The patient was referred to physical therapy but continued to experience worsening symptoms. They also included ongoing complaints of lower back pain, stiffness, pain in the lumbar region, and gait imbalance.

Despite these symptoms, the patient’s primary care physician (PCP) allegedly did not consider a differential diagnosis. There was no referral to specialists or diagnostic testing performed for an extended period of time.

Eventually, after many months of suffering, the patient was diagnosed with cervical myelopathy with severe cord compression in the cervical spine. They underwent multilevel cervical decompression and fusion. This case study examines the PCP’s potential liability in this delayed diagnosis scenario.

Questions to the Family Medicine expert and their responses

Q1

Please describe your experience evaluating and treating patients with lower extremity pain complaints in a primary care setting.

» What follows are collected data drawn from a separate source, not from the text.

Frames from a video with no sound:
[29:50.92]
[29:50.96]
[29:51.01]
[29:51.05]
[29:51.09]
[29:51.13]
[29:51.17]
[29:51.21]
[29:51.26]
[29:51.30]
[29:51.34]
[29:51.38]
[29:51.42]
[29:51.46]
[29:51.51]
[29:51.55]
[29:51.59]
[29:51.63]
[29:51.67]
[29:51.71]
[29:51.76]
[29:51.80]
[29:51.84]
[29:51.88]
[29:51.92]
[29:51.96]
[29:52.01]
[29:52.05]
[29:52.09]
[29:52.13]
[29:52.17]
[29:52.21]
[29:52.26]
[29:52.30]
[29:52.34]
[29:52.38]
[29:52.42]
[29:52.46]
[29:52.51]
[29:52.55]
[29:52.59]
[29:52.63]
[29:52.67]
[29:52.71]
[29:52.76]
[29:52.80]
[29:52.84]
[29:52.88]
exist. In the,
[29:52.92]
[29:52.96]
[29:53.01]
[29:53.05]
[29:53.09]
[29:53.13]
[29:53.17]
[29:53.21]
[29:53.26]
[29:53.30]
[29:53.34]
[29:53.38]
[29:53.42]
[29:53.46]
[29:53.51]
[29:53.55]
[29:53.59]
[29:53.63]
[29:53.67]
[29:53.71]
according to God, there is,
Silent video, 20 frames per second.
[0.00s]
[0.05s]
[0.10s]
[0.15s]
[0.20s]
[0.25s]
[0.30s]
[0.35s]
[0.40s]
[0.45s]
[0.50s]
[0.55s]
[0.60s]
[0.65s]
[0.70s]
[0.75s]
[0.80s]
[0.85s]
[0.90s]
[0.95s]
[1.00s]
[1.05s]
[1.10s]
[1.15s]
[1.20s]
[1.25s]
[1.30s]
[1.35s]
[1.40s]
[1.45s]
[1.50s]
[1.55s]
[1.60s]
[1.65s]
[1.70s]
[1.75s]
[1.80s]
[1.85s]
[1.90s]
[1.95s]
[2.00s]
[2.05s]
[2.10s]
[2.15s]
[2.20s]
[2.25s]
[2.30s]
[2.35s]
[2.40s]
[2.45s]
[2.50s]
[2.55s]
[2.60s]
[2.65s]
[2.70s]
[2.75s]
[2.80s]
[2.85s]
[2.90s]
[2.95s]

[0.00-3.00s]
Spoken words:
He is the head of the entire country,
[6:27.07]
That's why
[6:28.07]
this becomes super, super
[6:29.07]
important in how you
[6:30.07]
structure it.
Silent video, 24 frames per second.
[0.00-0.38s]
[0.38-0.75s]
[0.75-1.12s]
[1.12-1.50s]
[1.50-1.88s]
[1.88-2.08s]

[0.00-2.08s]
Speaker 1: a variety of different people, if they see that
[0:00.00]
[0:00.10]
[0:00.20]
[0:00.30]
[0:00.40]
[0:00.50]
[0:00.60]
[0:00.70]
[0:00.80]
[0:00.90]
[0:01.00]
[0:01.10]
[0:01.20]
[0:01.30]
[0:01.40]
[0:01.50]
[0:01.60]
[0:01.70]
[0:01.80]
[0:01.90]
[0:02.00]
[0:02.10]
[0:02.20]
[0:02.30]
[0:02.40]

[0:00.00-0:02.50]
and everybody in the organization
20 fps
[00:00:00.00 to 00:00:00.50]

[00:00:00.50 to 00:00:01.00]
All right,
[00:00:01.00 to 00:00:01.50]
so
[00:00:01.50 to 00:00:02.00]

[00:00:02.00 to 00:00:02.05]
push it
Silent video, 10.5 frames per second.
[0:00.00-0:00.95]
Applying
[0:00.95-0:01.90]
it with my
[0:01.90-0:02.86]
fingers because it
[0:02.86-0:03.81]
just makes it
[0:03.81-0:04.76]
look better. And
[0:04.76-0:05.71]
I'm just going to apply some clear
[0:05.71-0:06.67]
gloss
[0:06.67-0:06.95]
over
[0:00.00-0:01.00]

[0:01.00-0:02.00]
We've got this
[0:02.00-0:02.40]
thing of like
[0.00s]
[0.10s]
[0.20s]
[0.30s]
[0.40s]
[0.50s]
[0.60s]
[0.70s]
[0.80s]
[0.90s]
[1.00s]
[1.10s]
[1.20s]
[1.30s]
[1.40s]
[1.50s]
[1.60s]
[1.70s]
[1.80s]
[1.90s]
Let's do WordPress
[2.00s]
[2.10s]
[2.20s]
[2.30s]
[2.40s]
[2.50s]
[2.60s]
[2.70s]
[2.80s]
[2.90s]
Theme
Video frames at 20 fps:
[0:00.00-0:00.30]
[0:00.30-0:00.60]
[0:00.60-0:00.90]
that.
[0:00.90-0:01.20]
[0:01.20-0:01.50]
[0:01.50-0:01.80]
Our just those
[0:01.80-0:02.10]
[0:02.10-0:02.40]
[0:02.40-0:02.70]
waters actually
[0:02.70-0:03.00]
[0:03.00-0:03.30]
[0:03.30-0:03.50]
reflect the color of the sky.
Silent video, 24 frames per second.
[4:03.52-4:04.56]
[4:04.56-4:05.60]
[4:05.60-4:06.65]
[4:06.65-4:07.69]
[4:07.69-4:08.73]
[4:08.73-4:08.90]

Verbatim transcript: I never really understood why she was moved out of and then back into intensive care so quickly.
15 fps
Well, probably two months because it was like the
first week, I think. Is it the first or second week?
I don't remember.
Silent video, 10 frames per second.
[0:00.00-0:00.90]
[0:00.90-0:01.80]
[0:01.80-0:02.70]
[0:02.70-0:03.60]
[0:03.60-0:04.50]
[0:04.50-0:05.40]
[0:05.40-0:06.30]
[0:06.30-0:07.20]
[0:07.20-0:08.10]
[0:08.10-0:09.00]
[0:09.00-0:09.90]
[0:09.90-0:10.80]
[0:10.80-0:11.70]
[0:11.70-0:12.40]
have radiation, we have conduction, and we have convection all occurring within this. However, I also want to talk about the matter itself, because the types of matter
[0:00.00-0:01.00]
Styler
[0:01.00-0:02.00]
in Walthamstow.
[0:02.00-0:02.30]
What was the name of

As a family physician actively practicing for 26 years, I frequently encounter patients complaining of lower extremity pain multiple times a week. Additionally, difficulty walking, syncope, and dizziness are all common complaints I deal with regularly.

Care for these patients requires careful history taking, a physical examination, lab testing, and diagnostic imaging. They often require specialty consultation if the diagnosis is unclear or if treatment falls outside the primary care provider’s scope.

Q2

What differential diagnosis should be considered in this case?

The differential diagnosis in this case could include conditions such as lumbar radiculopathy, peripheral neuropathy, stroke, multiple sclerosis, various cancers including multiple myeloma and lymphoma, peripheral vascular disease among others depending on the details of the case.

About the expert

This expert is a seasoned family medicine practitioner with over two decades of experience. They have an extensive educational background, including a BS and MD from a prestigious Ivy League university and an MPH from a renowned school of public health. Currently, they're working as an attending family physician in New York while also serving as a clinical assistant professor of family medicine.